Sampling (Server-initiated LLM call)

  • Server → Client: sampling/createMessage — Server asks the Host’s LLM to complete something.
  • Host → User: Confirms (human-in-the-loop required by spec).
  • Host → LLM → Host → Client → Server: Completion returned.

Elicitation (Server asks the User for input)

  • Server → Client: elicitation/create with a JSON Schema describing requested fields.
  • Host → User: Renders a form.
  • User → Host → Client → Server: Structured response or decline.

Roots (Client tells Server which filesystem scopes are in-bounds)

  • Client → Server: roots/list on demand; notifications/roots/list_changed when they change.

Notifications (out-of-band, either direction)

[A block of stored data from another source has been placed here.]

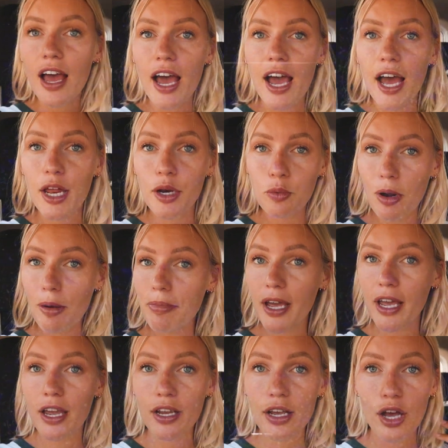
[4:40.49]
and we're
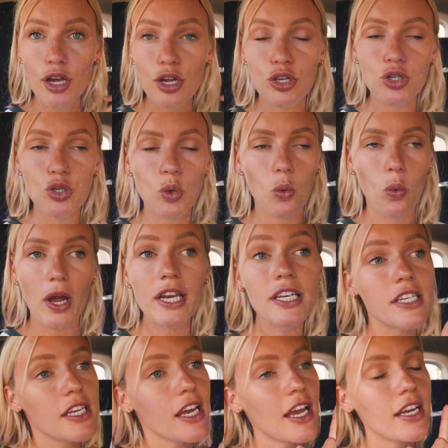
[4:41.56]
paying
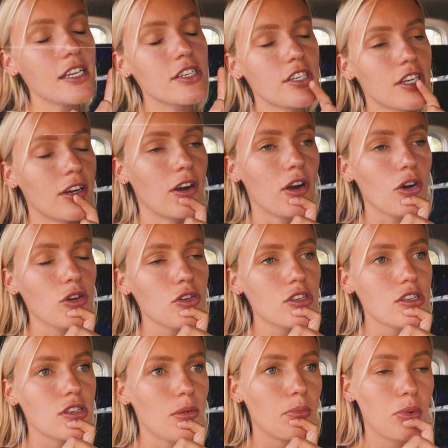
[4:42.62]
28
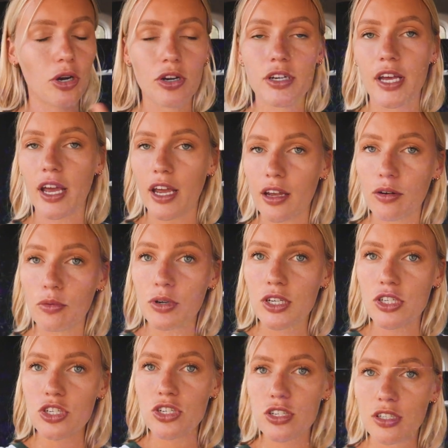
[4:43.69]
euros per day,
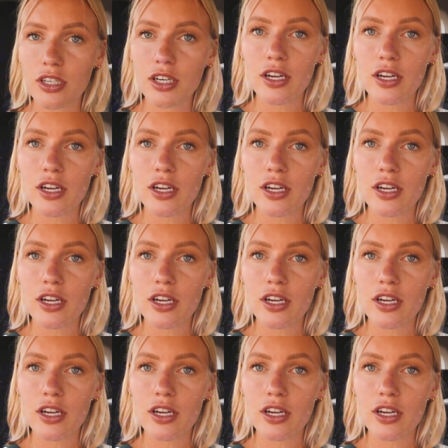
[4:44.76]
which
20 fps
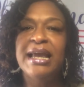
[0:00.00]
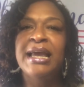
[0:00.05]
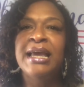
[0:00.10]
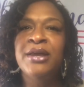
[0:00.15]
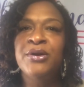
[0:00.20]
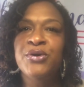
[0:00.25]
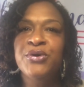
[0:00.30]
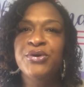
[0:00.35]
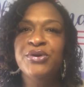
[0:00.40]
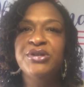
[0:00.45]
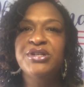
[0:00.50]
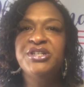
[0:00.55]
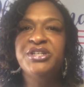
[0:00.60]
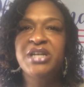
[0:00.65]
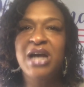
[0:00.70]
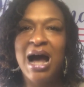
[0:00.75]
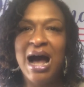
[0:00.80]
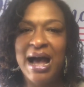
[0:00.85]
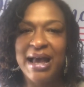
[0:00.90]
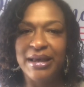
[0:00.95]
inner
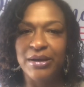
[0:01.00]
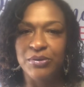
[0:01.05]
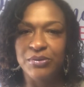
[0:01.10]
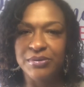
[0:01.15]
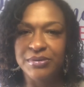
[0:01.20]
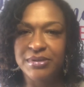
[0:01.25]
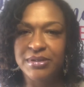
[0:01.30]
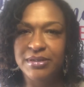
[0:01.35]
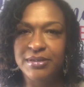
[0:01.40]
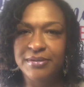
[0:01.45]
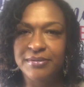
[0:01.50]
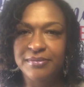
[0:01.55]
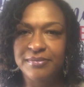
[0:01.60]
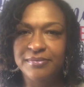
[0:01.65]
child.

  • notifications/tools/list_changed, …/resources/list_changed, …/prompts/list_changed
  • notifications/progress for long-running calls (tied to a progressToken)
  • notifications/message for log lines (logging/setLevel controls verbosity)
  • notifications/cancelled to abort an in-flight request

Phase 6 — Shutdown

  • Client → Server: Closes transport (stdio: close stdin → Server exits; HTTP: terminate session, optionally DELETE the session ID).

Trust boundaries

  • The Host is the only component that talks to both the User and the LLM. The Server never sees either directly — every user prompt or model token routed to it goes through the Host’s policy layer.
  • Authentication (who the user is) happens at the AS; authorization (what this token can do at this Server) is enforced by the Server as RS on every request via token validation + scopes.
  • Consent for tool execution, sampling, and elicitation is the Host’s responsibility, not the Server’s.